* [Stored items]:
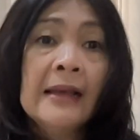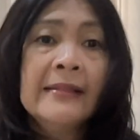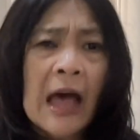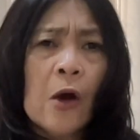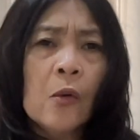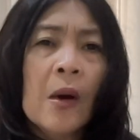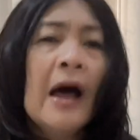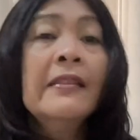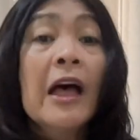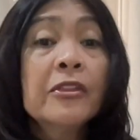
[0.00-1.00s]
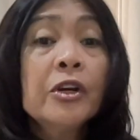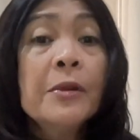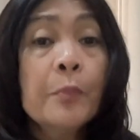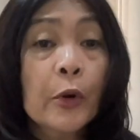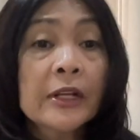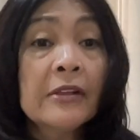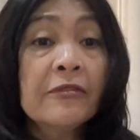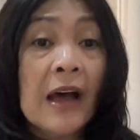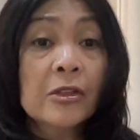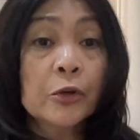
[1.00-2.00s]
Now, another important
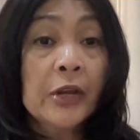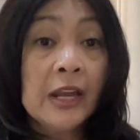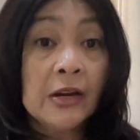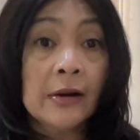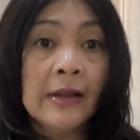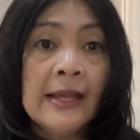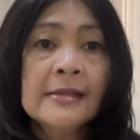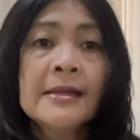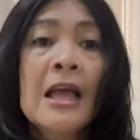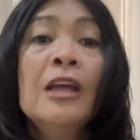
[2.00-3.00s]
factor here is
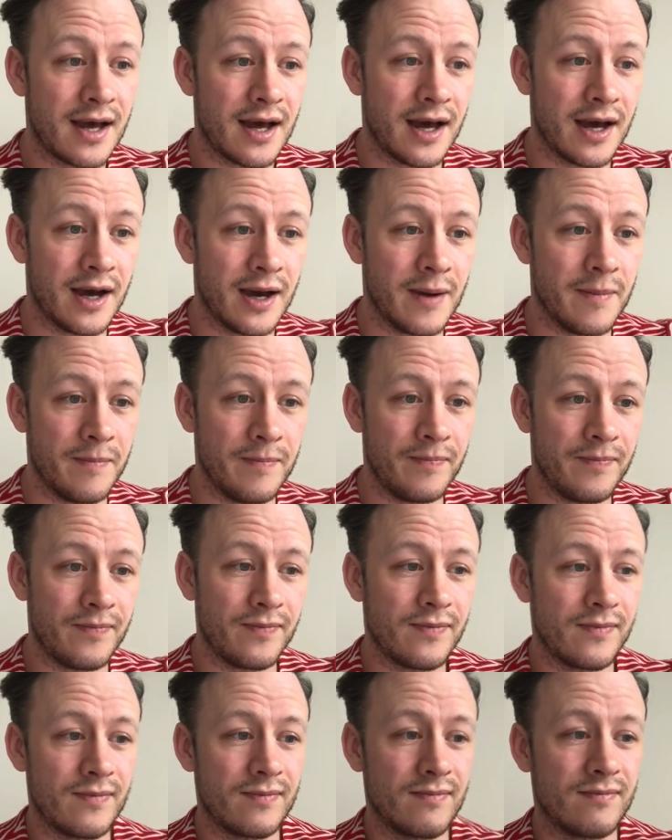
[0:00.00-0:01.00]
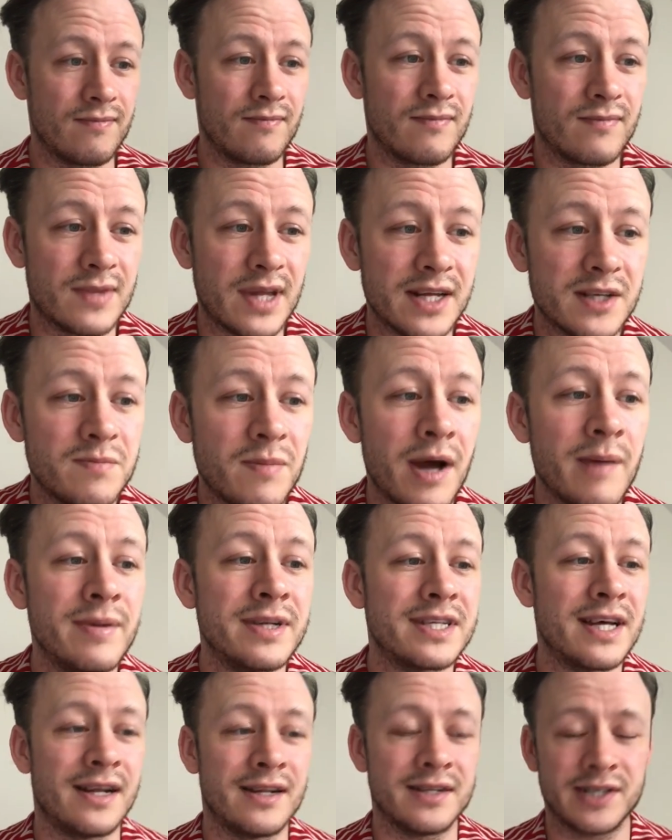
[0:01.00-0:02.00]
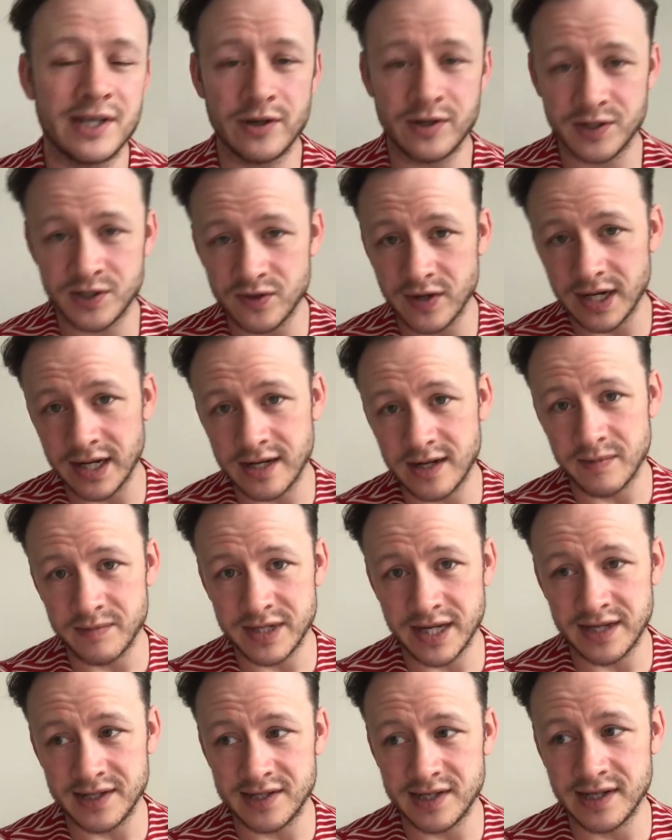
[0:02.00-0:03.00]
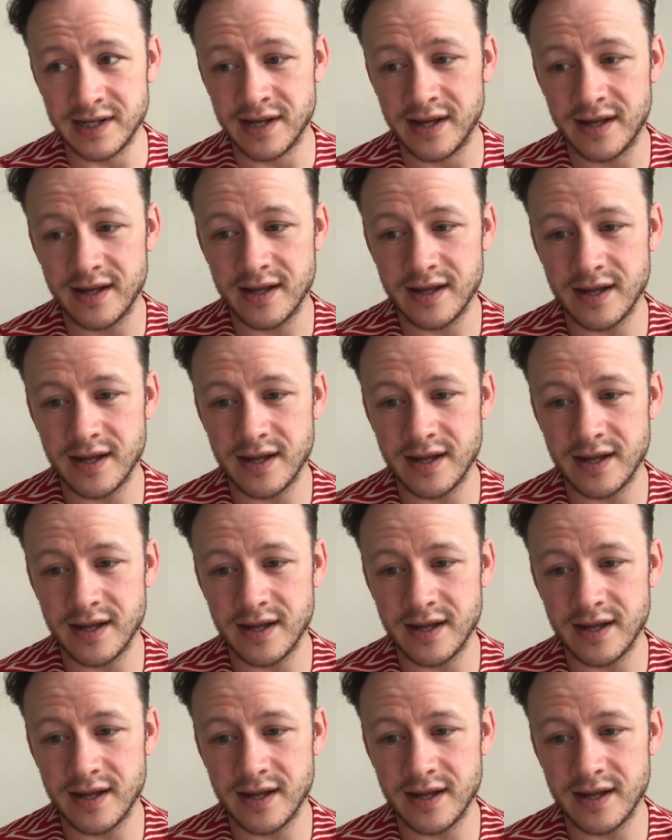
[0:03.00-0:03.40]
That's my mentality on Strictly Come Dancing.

* [Assignment]: Write out each entry exactly as given, omitting any picture.

* [Problem solution]:
[0.00-1.00s]
[1.00-2.00s]
Now, another important
[2.00-3.00s]
factor here is
[0:00.00-0:01.00]
[0:01.00-0:02.00]
[0:02.00-0:03.00]
[0:03.00-0:03.40]
That's my mentality on Strictly Come Dancing.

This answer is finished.